*Task requirements*: Restate all of the records below exactly. Do not carry over any image.

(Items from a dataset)
# # # #
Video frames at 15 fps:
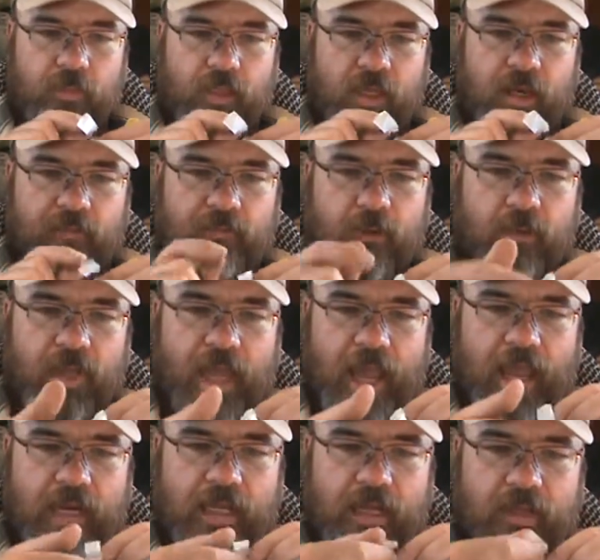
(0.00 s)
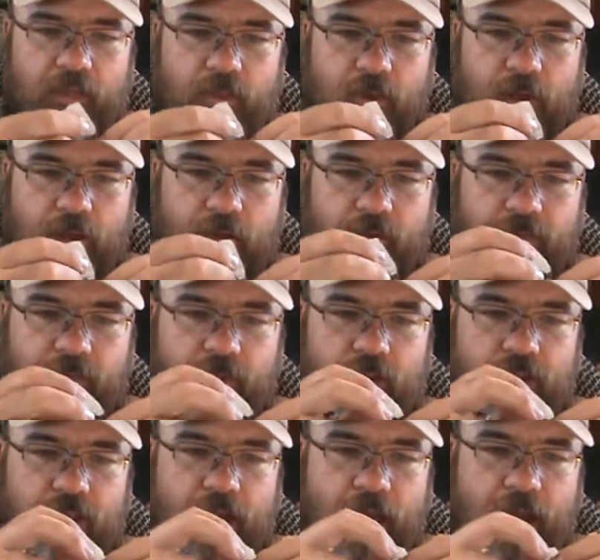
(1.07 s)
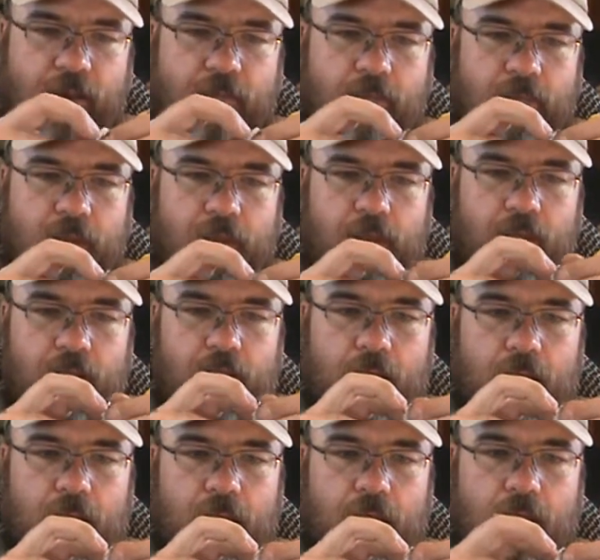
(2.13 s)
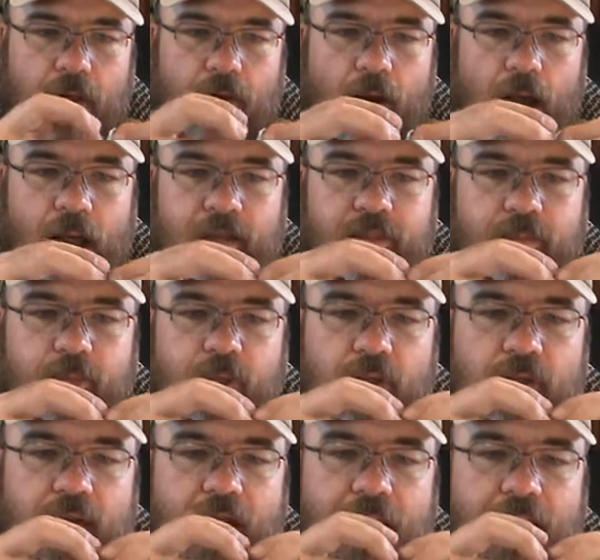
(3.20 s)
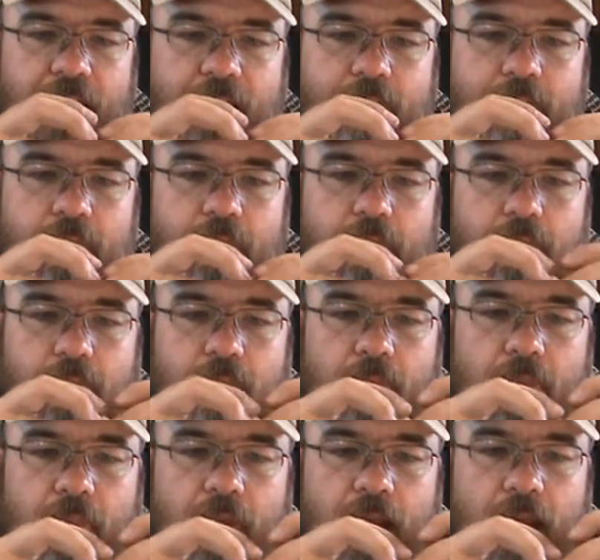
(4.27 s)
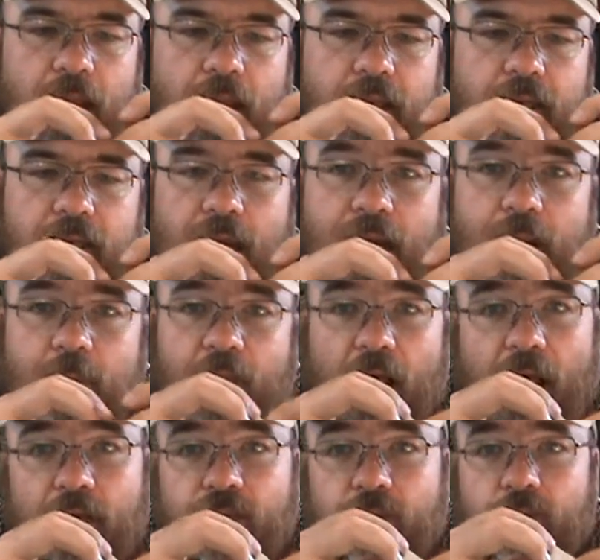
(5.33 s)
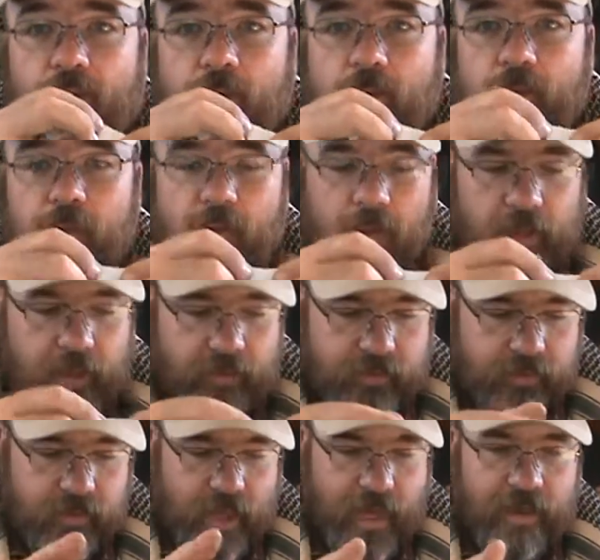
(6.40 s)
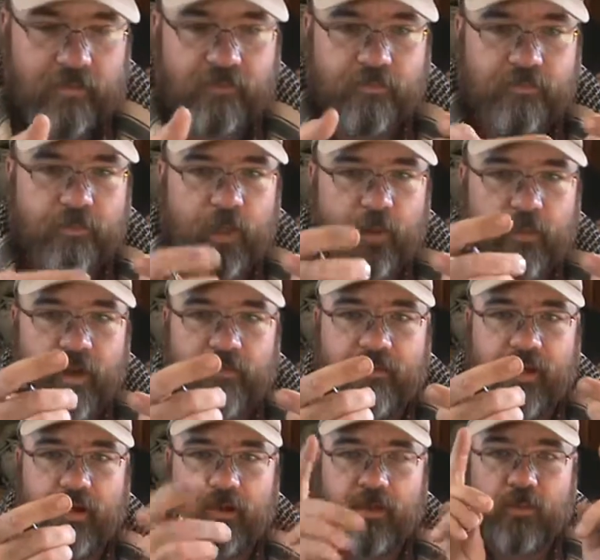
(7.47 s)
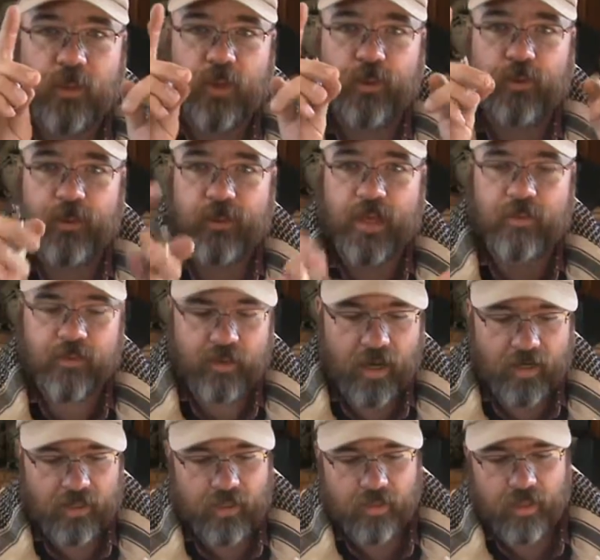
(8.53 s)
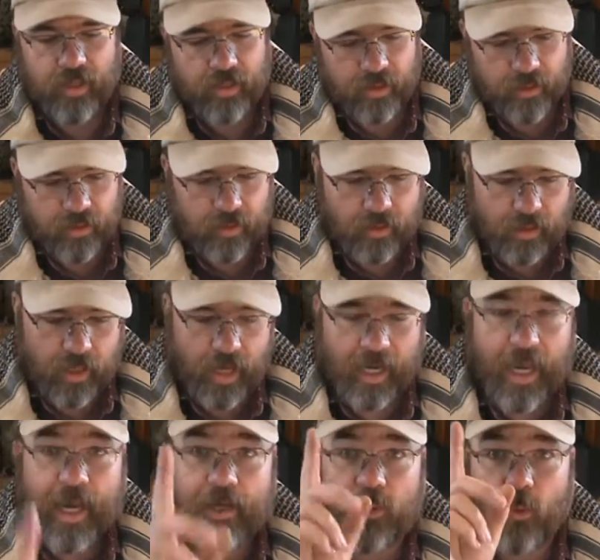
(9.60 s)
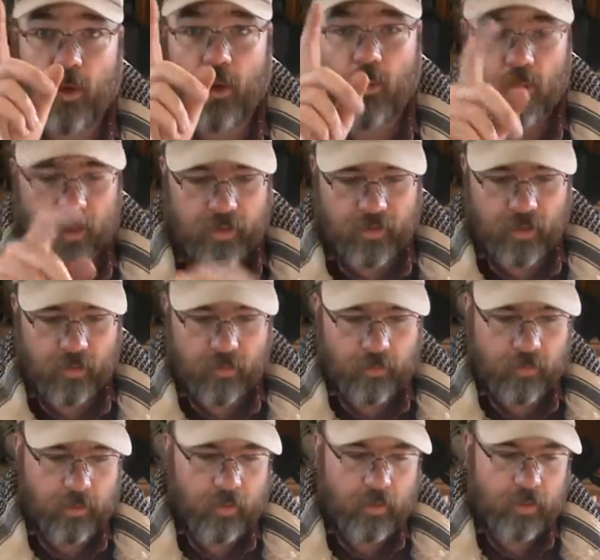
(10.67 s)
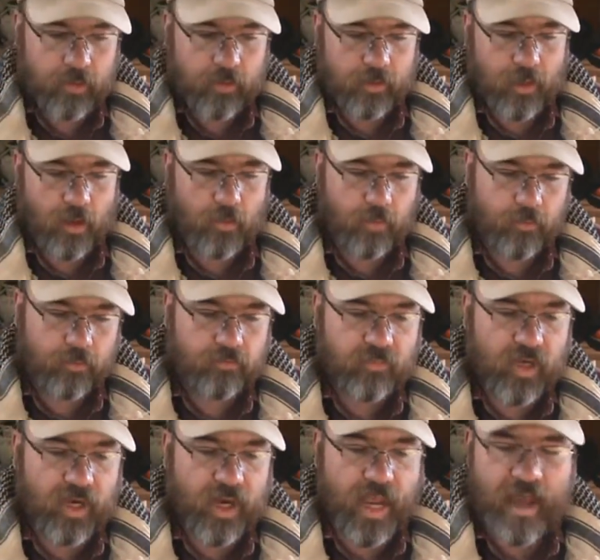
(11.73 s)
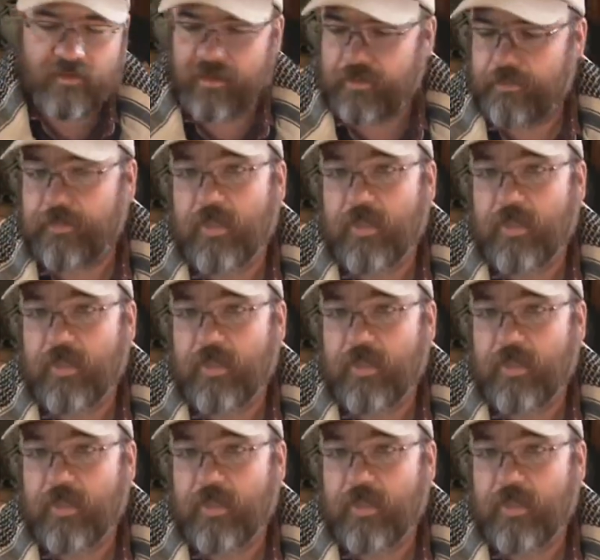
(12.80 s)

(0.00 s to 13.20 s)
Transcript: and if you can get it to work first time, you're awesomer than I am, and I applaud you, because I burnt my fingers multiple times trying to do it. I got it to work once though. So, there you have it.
# # # #
*Solution for this task*:
Video frames at 15 fps:
(0.00 s)
(1.07 s)
(2.13 s)
(3.20 s)
(4.27 s)
(5.33 s)
(6.40 s)
(7.47 s)
(8.53 s)
(9.60 s)
(10.67 s)
(11.73 s)
(12.80 s)

(0.00 s to 13.20 s)
Transcript: and if you can get it to work first time, you're awesomer than I am, and I applaud you, because I burnt my fingers multiple times trying to do it. I got it to work once though. So, there you have it.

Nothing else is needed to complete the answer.